[Stored items]

□ □ □ □

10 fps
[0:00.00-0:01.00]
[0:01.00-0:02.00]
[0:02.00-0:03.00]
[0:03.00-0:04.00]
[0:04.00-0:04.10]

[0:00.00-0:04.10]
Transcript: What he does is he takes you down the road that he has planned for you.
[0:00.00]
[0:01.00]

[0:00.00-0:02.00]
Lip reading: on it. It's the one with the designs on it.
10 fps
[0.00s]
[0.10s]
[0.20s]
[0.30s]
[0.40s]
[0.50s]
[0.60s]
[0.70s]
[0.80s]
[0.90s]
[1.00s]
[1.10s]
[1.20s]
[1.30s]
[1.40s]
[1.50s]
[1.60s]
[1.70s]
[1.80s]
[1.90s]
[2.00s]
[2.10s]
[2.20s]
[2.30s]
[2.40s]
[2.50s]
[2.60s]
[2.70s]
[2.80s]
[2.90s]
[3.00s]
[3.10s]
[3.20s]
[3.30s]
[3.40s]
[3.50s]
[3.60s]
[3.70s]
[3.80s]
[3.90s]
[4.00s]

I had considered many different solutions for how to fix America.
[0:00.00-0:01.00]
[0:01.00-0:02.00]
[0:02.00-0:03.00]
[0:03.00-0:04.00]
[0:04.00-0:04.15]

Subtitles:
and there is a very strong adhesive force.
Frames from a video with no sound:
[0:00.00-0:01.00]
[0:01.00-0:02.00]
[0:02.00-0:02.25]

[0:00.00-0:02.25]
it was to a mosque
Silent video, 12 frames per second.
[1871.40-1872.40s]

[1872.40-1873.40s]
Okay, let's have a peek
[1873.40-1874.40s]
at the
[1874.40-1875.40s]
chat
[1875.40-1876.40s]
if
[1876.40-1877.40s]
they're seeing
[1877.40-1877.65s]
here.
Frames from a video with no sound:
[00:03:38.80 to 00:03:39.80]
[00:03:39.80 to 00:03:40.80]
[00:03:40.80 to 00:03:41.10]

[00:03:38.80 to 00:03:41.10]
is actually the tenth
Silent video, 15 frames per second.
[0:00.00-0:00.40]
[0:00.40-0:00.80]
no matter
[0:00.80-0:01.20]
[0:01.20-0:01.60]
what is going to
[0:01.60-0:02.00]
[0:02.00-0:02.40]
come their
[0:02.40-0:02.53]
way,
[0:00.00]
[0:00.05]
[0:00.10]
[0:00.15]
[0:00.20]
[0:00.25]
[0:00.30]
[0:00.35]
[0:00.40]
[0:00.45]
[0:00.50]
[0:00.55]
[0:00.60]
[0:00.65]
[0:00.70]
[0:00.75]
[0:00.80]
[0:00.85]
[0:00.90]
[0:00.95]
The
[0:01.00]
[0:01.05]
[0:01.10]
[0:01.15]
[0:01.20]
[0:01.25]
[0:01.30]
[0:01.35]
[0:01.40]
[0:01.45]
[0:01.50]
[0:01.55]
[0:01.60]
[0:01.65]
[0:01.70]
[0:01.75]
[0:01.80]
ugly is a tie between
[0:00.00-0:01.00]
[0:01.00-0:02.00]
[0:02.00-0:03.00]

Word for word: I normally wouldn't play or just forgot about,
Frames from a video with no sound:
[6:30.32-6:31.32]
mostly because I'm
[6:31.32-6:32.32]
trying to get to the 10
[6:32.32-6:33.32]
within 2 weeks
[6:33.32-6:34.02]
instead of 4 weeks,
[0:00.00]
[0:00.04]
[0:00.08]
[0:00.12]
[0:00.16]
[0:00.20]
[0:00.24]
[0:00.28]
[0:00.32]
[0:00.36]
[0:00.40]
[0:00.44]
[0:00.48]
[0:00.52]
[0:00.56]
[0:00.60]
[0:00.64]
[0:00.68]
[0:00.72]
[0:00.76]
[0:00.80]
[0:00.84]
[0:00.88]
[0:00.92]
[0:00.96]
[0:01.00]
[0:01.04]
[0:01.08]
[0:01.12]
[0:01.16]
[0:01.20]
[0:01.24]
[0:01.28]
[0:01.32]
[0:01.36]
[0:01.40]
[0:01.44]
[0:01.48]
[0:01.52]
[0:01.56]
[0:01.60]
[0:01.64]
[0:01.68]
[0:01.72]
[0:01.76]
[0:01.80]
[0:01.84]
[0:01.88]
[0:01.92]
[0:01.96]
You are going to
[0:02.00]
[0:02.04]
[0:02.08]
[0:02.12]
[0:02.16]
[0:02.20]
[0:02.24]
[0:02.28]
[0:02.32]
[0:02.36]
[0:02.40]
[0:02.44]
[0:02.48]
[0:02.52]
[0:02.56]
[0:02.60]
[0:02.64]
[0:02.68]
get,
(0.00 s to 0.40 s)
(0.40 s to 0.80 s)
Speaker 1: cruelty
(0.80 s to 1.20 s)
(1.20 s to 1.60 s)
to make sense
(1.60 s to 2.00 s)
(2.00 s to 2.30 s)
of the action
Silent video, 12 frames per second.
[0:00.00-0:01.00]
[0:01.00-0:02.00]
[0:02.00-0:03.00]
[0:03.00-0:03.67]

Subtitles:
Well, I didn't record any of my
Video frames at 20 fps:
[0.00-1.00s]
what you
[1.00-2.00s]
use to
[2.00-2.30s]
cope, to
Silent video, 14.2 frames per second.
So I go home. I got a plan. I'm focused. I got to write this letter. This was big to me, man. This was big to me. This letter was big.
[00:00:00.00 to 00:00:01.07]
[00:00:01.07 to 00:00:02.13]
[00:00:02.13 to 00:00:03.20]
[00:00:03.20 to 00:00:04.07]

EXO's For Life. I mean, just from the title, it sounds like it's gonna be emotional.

□ □ □ □

Starting at the line that has "[0:00.00-0:02.25]" in the records above, restate word for word every line until the one that has "[0:03.00-0:03.67]", and include that one as well.

Response:
[0:00.00-0:02.25]
it was to a mosque
Silent video, 12 frames per second.
[1871.40-1872.40s]

[1872.40-1873.40s]
Okay, let's have a peek
[1873.40-1874.40s]
at the
[1874.40-1875.40s]
chat
[1875.40-1876.40s]
if
[1876.40-1877.40s]
they're seeing
[1877.40-1877.65s]
here.
Frames from a video with no sound:
[00:03:38.80 to 00:03:39.80]
[00:03:39.80 to 00:03:40.80]
[00:03:40.80 to 00:03:41.10]

[00:03:38.80 to 00:03:41.10]
is actually the tenth
Silent video, 15 frames per second.
[0:00.00-0:00.40]
[0:00.40-0:00.80]
no matter
[0:00.80-0:01.20]
[0:01.20-0:01.60]
what is going to
[0:01.60-0:02.00]
[0:02.00-0:02.40]
come their
[0:02.40-0:02.53]
way,
[0:00.00]
[0:00.05]
[0:00.10]
[0:00.15]
[0:00.20]
[0:00.25]
[0:00.30]
[0:00.35]
[0:00.40]
[0:00.45]
[0:00.50]
[0:00.55]
[0:00.60]
[0:00.65]
[0:00.70]
[0:00.75]
[0:00.80]
[0:00.85]
[0:00.90]
[0:00.95]
The
[0:01.00]
[0:01.05]
[0:01.10]
[0:01.15]
[0:01.20]
[0:01.25]
[0:01.30]
[0:01.35]
[0:01.40]
[0:01.45]
[0:01.50]
[0:01.55]
[0:01.60]
[0:01.65]
[0:01.70]
[0:01.75]
[0:01.80]
ugly is a tie between
[0:00.00-0:01.00]
[0:01.00-0:02.00]
[0:02.00-0:03.00]

Word for word: I normally wouldn't play or just forgot about,
Frames from a video with no sound:
[6:30.32-6:31.32]
mostly because I'm
[6:31.32-6:32.32]
trying to get to the 10
[6:32.32-6:33.32]
within 2 weeks
[6:33.32-6:34.02]
instead of 4 weeks,
[0:00.00]
[0:00.04]
[0:00.08]
[0:00.12]
[0:00.16]
[0:00.20]
[0:00.24]
[0:00.28]
[0:00.32]
[0:00.36]
[0:00.40]
[0:00.44]
[0:00.48]
[0:00.52]
[0:00.56]
[0:00.60]
[0:00.64]
[0:00.68]
[0:00.72]
[0:00.76]
[0:00.80]
[0:00.84]
[0:00.88]
[0:00.92]
[0:00.96]
[0:01.00]
[0:01.04]
[0:01.08]
[0:01.12]
[0:01.16]
[0:01.20]
[0:01.24]
[0:01.28]
[0:01.32]
[0:01.36]
[0:01.40]
[0:01.44]
[0:01.48]
[0:01.52]
[0:01.56]
[0:01.60]
[0:01.64]
[0:01.68]
[0:01.72]
[0:01.76]
[0:01.80]
[0:01.84]
[0:01.88]
[0:01.92]
[0:01.96]
You are going to
[0:02.00]
[0:02.04]
[0:02.08]
[0:02.12]
[0:02.16]
[0:02.20]
[0:02.24]
[0:02.28]
[0:02.32]
[0:02.36]
[0:02.40]
[0:02.44]
[0:02.48]
[0:02.52]
[0:02.56]
[0:02.60]
[0:02.64]
[0:02.68]
get,
(0.00 s to 0.40 s)
(0.40 s to 0.80 s)
Speaker 1: cruelty
(0.80 s to 1.20 s)
(1.20 s to 1.60 s)
to make sense
(1.60 s to 2.00 s)
(2.00 s to 2.30 s)
of the action
Silent video, 12 frames per second.
[0:00.00-0:01.00]
[0:01.00-0:02.00]
[0:02.00-0:03.00]
[0:03.00-0:03.67]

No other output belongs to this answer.